South Carolina is home to just over 5 million people. 40th in size among the states, it covers just over 30 thousand square miles of land and boasts a 187-mile ocean shoreline consisting of the Grand Strand, an unbroken beach stretching from the North Carolina border southward for more than 100 miles before giving way to the tidal and freshwater marshes of the Sea Islands, which extend into Georgia. Before colonization, South Carolina was home to Native American tribes such as the Catawba, Chicora, PeeDee, Creek and Cusobo. English colonizers established a large settlement that would become North and South Carolina in 1670, and began bringing captured peoples from Africa to labor on plantations. Boone Hall, the oldest plantation in the country, can be found in Mount Pleasant, South Carolina.
Sea level rise, fueled by warming waters, poses an urgent threat to South Carolina’s coastal ecosystems, economy (which is primarily agricultural and tourism), as well as the lives of almost 230 thousand people who live in risk of coastal flooding — a number expected to increase by over 50 thousand within thirty years. Cities like Charleston are already seeing frequent floods during high tide. As severe storms and hurricanes grow more frequent and more intense, with 29 federally declared disasters between 1954-2020 for water related incidents alone, the general sea level rise compounds the threat of a storm surge. By 2050, a 100-year flood will become nine times more likely, or an approximately 1-in-11-year event. A changing climate is also likely to change the composition of South Carolina’s forests, which cover two-thirds of the state.

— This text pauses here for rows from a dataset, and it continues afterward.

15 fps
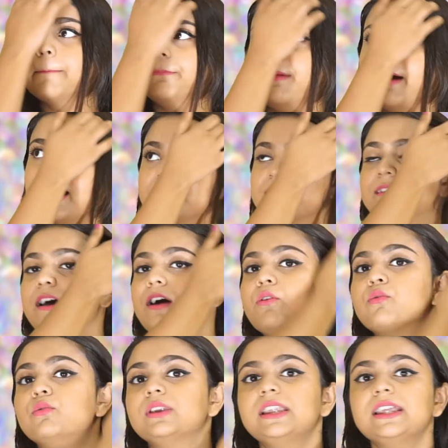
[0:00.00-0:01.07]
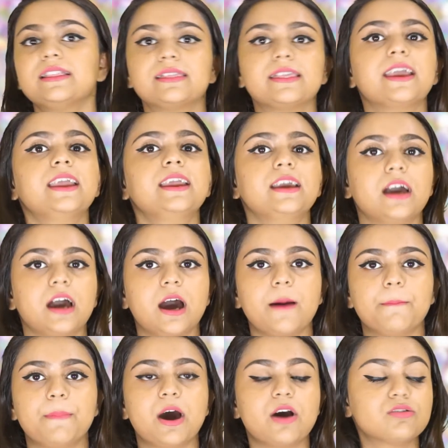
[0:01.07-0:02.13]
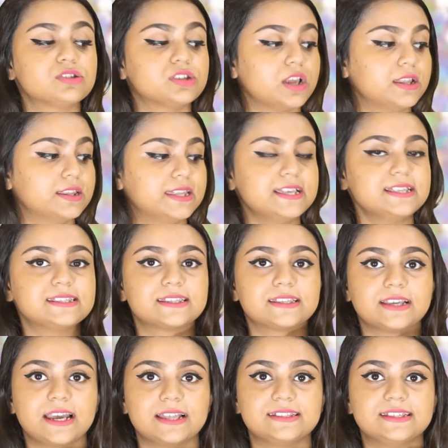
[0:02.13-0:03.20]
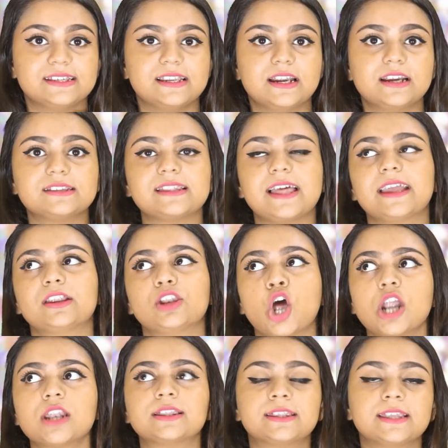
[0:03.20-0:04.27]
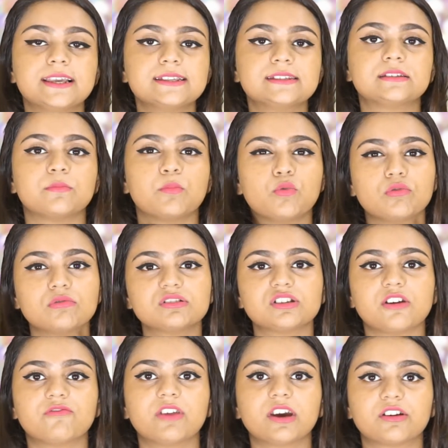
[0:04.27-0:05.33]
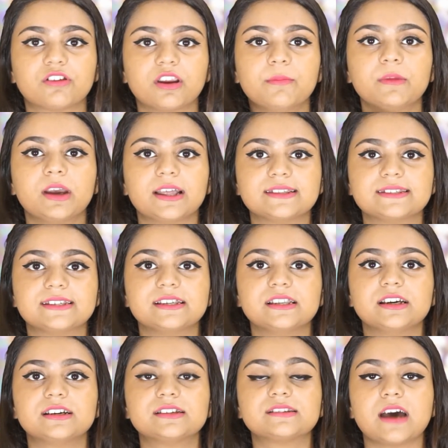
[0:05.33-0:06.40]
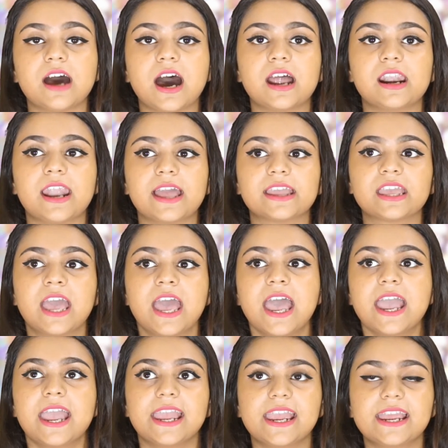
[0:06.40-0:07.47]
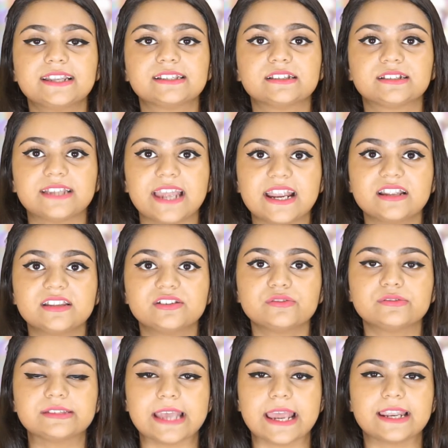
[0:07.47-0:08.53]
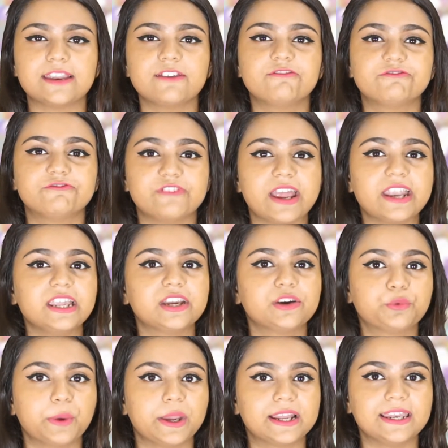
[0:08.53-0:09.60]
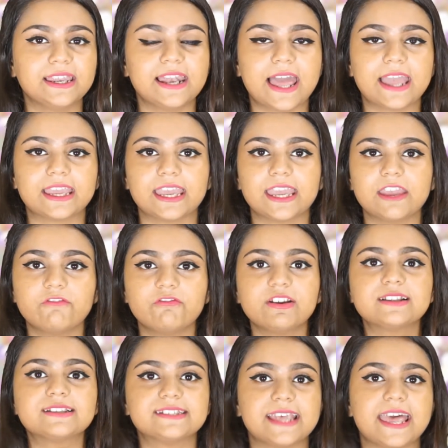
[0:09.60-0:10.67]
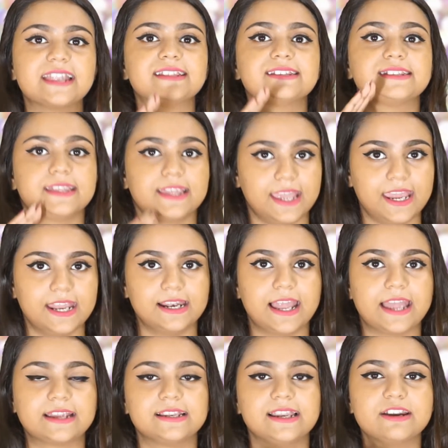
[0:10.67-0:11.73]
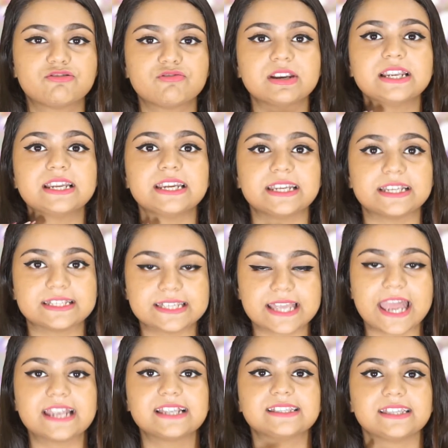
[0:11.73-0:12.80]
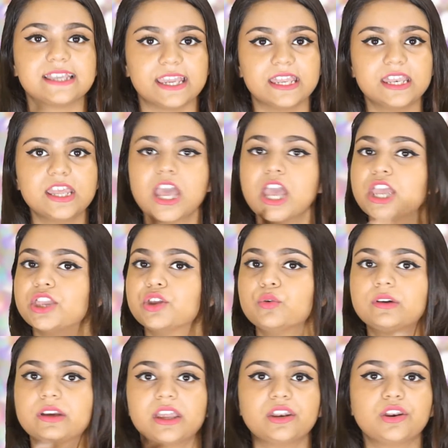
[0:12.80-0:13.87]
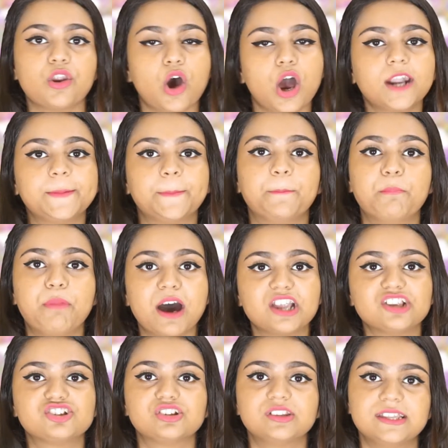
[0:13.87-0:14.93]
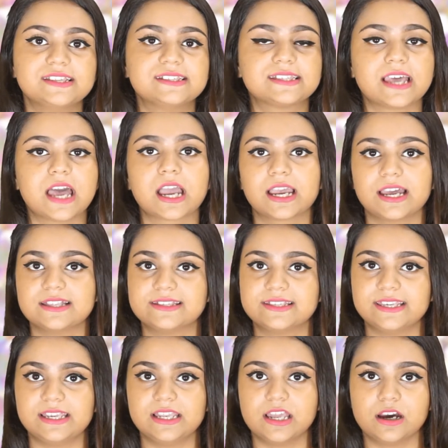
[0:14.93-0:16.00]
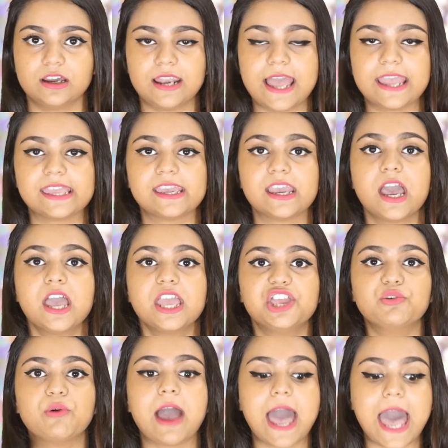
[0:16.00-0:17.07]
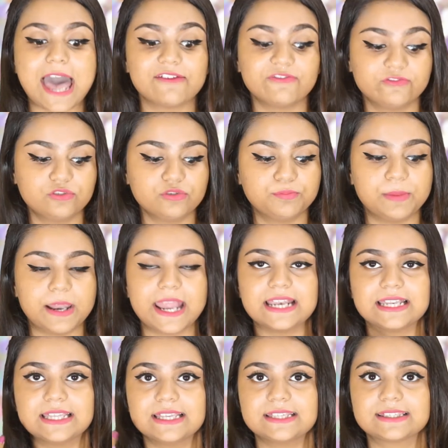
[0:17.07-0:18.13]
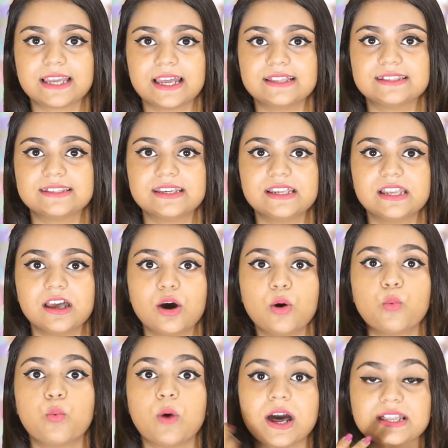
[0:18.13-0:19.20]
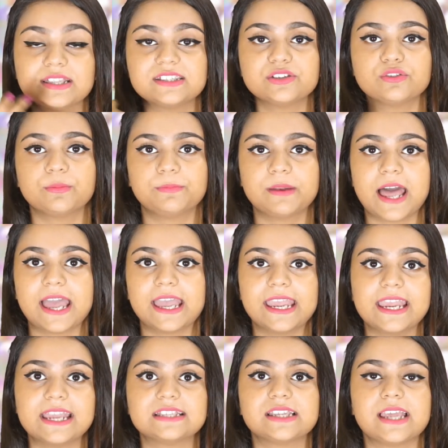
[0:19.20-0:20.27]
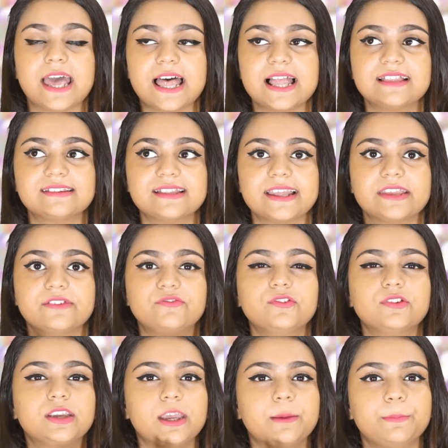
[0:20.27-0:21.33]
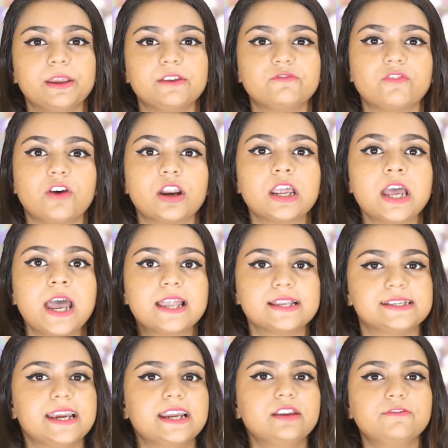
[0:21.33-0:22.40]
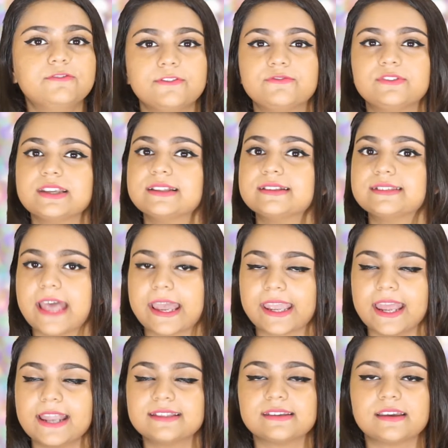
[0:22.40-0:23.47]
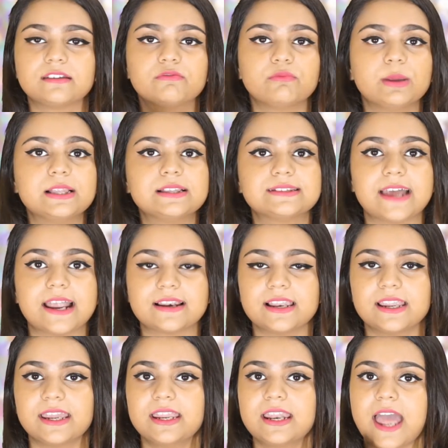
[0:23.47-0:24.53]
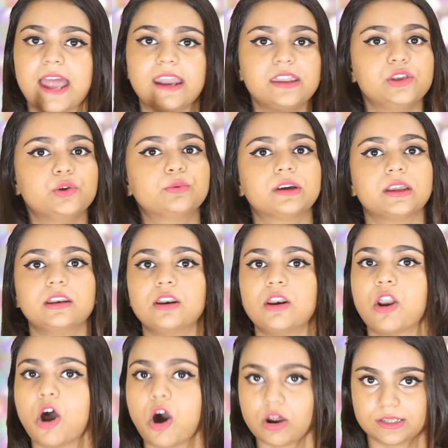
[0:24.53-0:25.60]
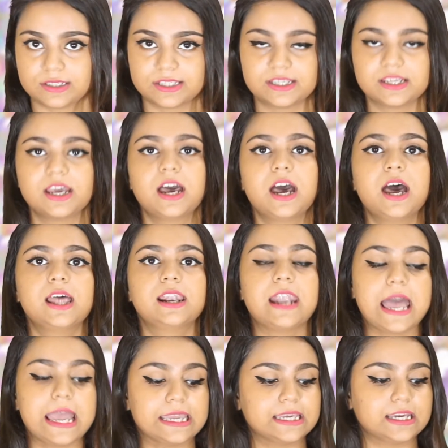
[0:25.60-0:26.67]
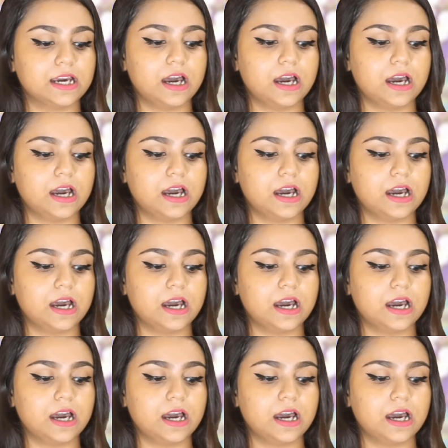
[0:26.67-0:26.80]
But the only thing about this concealer, like not this, most of the cream concealers are like, it tends to set in very quickly. Like if it sets in, like literally sets in, you cannot budge this concealer. Like you have to blend this concealer once you apply it, else like if you keep it for 10 to 15 seconds, it will settle in and you cannot like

Nuclear energy is the leading source of electricity generation in South Carolina. By 2018, the state ranked third in the nation for both generating capacity and annual generation. South Carolina has, however, no petroleum, coal or gas reserves or production. All their fossil fuels come from outside the state, primarily by rail or by pipeline. Coal still accounts for about one-fifth of the state’s electricity generation – down by half from a decade ago; natural gas slightly exceeds one-fifth surpassing coal for the first time in 2018. South Carolina’s primary renewables supply the rest (about 6%), including hydropower facilities, biomass-fueled power plants that use wood waste or landfill gas, and solar energy.The state’s even has an anaerobic digester, which came online in 2011, generating power from methane gas captured at a hog farm and from another that uses poultry waste in 2013. Generating more electricity than it consumes South Carolina pumps its surplus across the regional grid to other states.
While South Carolina does not have a statewide climate adaptation plan, the state has passed legislation aimed at adaptation efforts. For example, the 2018 update to the South Carolina Hazard Mitigation Plan, without once mentioning climate change, analyzes risks affecting the state and identifies actions to mitigate their impact. Earlier, in 2014, South Carolina passed a Voluntary Renewables Portfolio Standard bill for the state to reach 2% renewable energy by 2021. The state has not updated that standard to reflect either the urgency of the climate crisis or the growth of renewables’ role in its energy mix.